Stored records:
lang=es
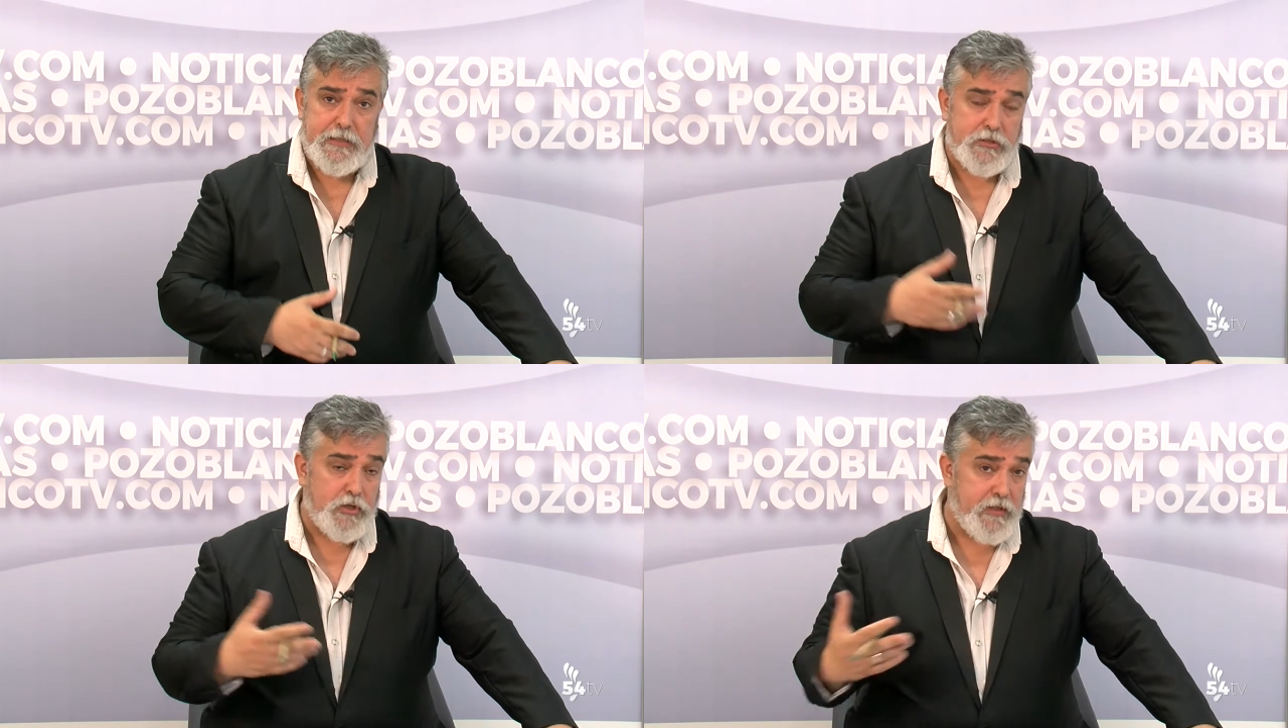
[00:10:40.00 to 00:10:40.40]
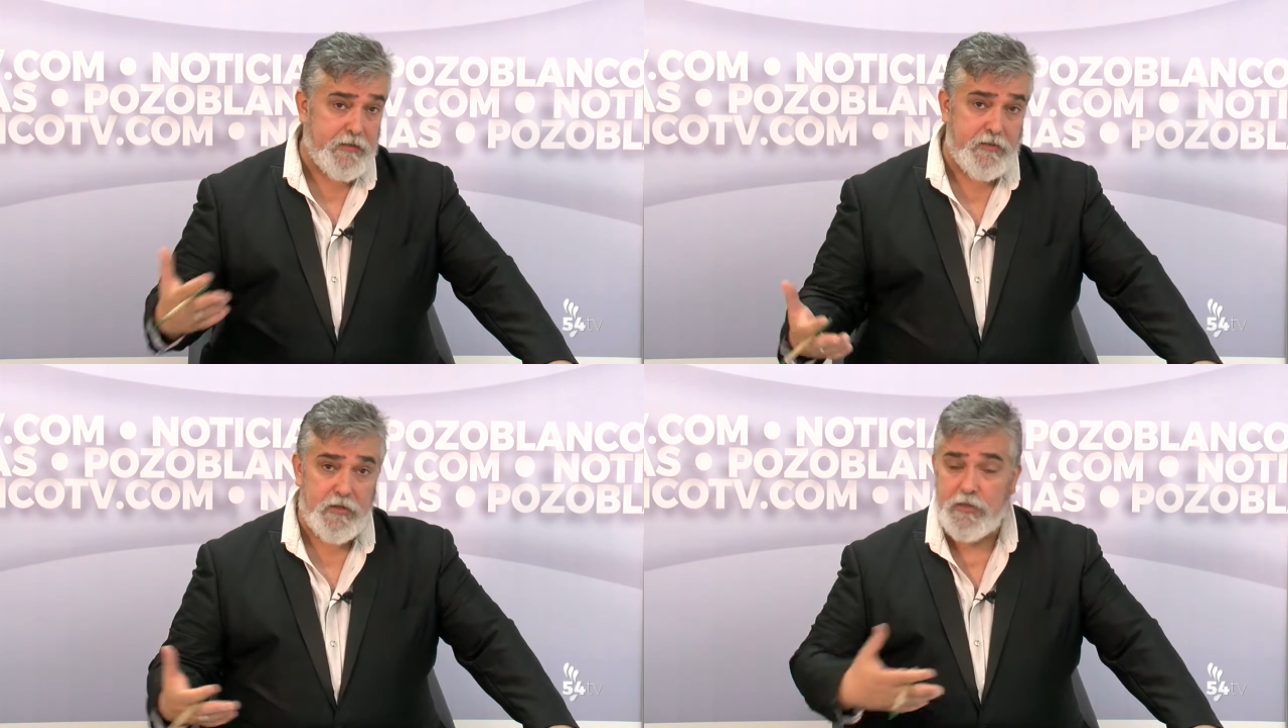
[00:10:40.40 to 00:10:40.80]

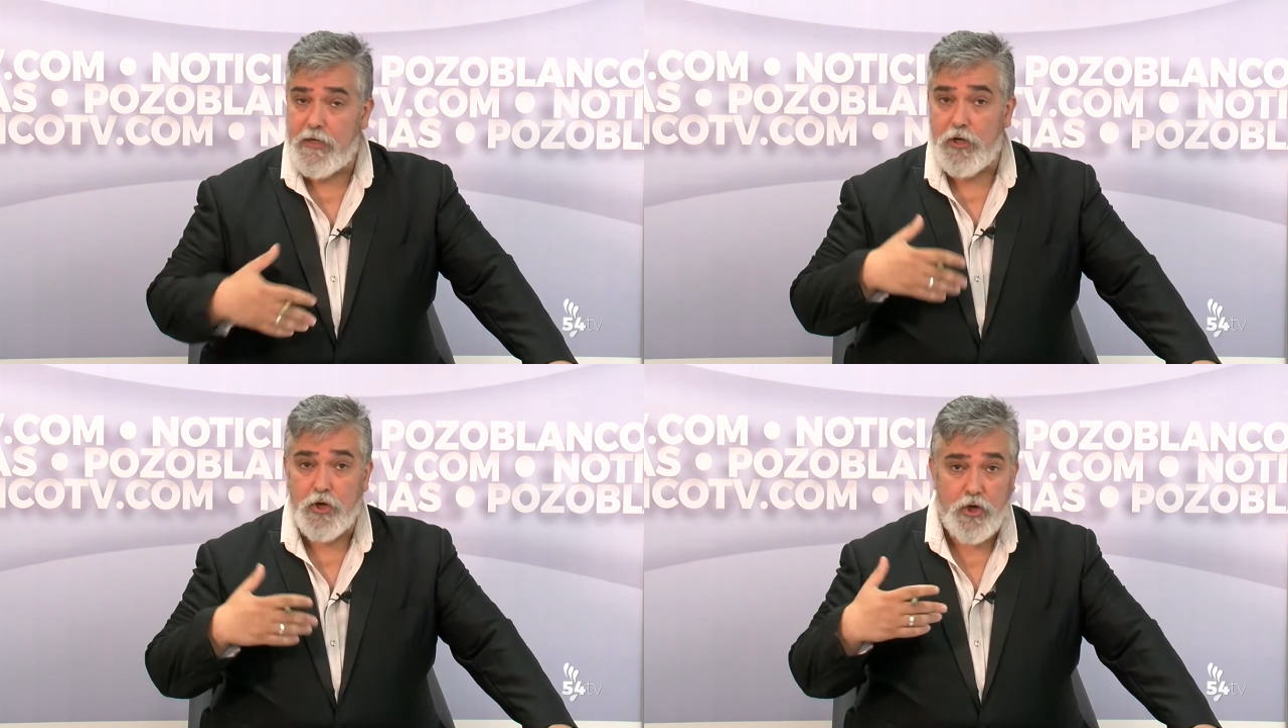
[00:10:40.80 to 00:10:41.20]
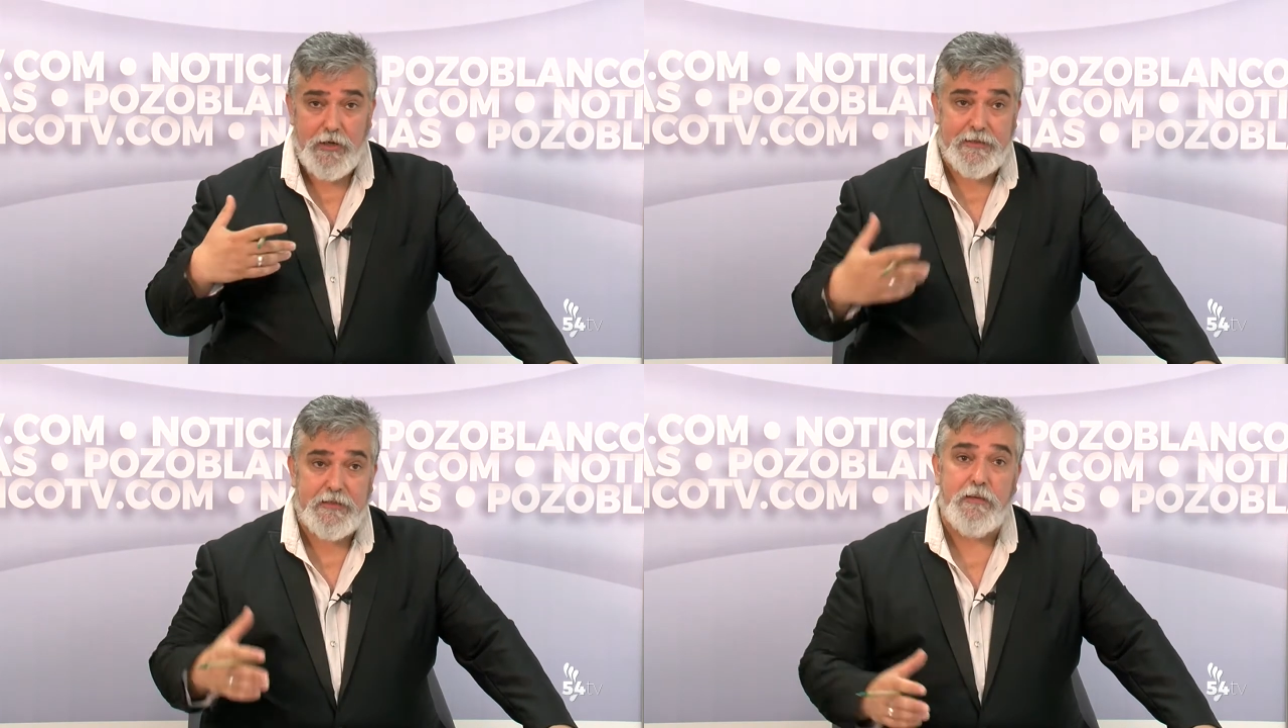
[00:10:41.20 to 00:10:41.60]
asociaciones, los
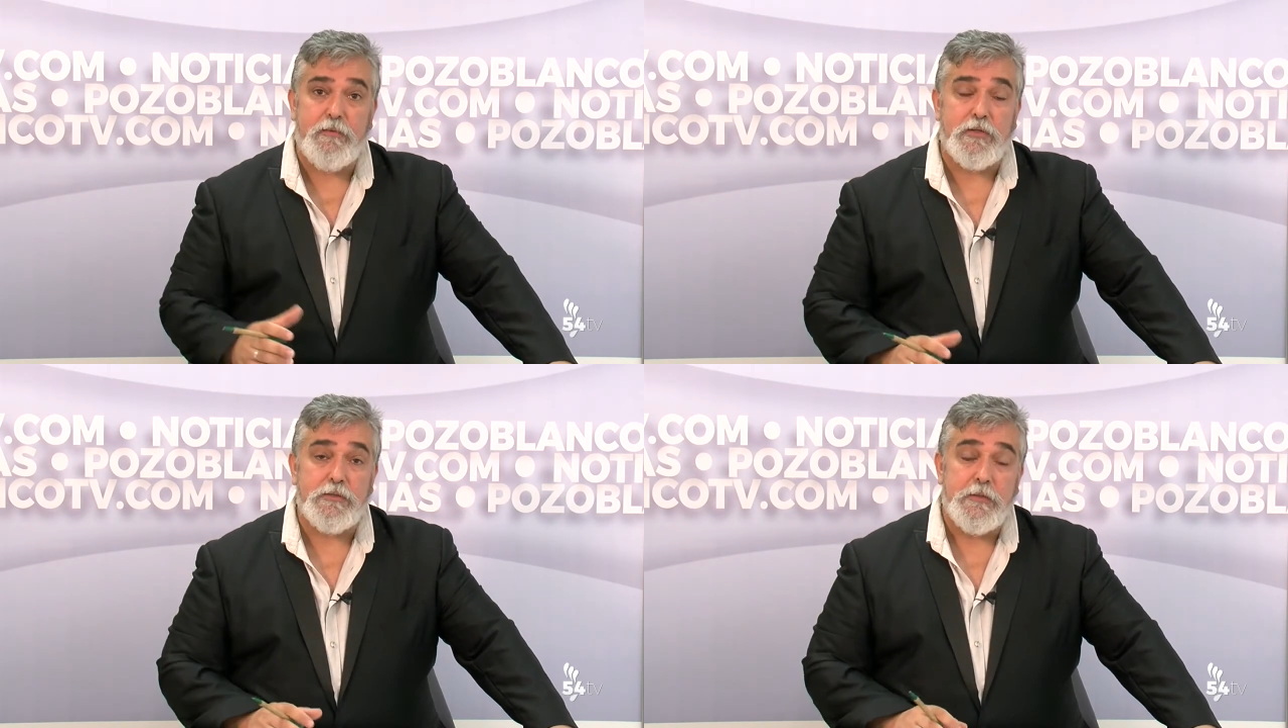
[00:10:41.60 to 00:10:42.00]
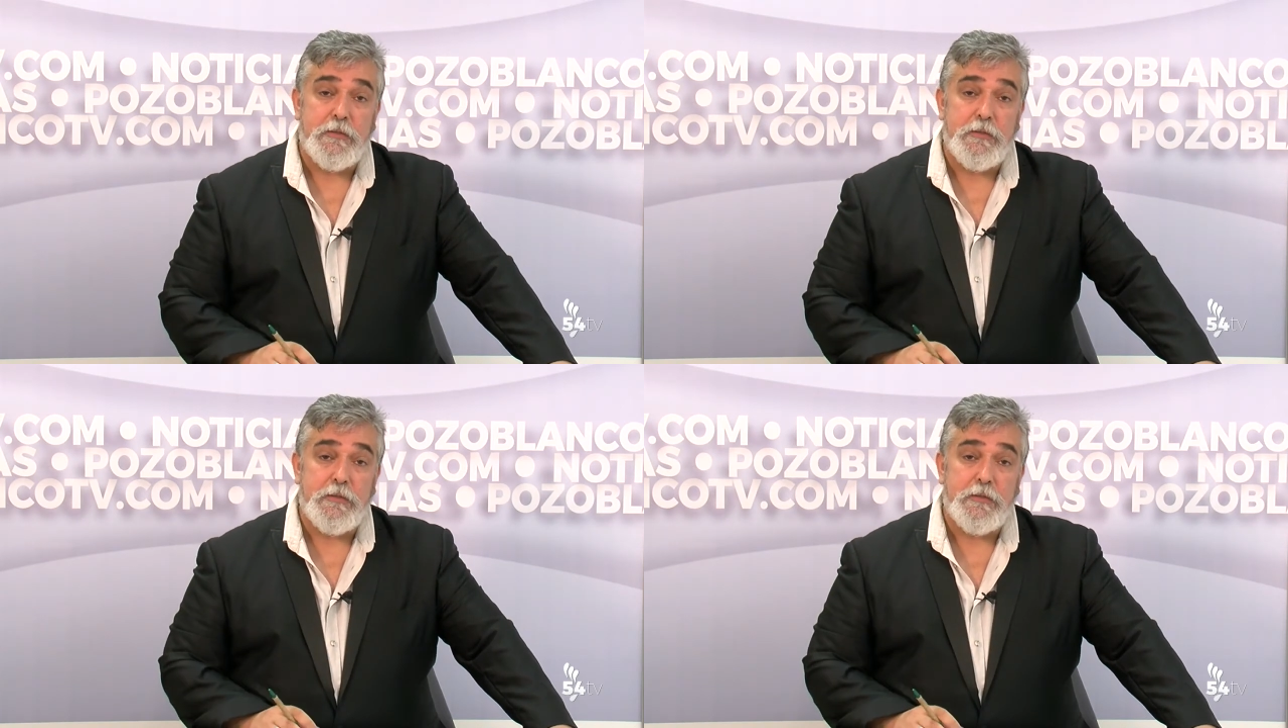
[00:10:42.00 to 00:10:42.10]
colectivos,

> [Brief]
Drop the images; return the entries above exactly as they appear.

> [The answer]
lang=es
[00:10:40.00 to 00:10:40.40]
[00:10:40.40 to 00:10:40.80]

[00:10:40.80 to 00:10:41.20]
[00:10:41.20 to 00:10:41.60]
asociaciones, los
[00:10:41.60 to 00:10:42.00]
[00:10:42.00 to 00:10:42.10]
colectivos,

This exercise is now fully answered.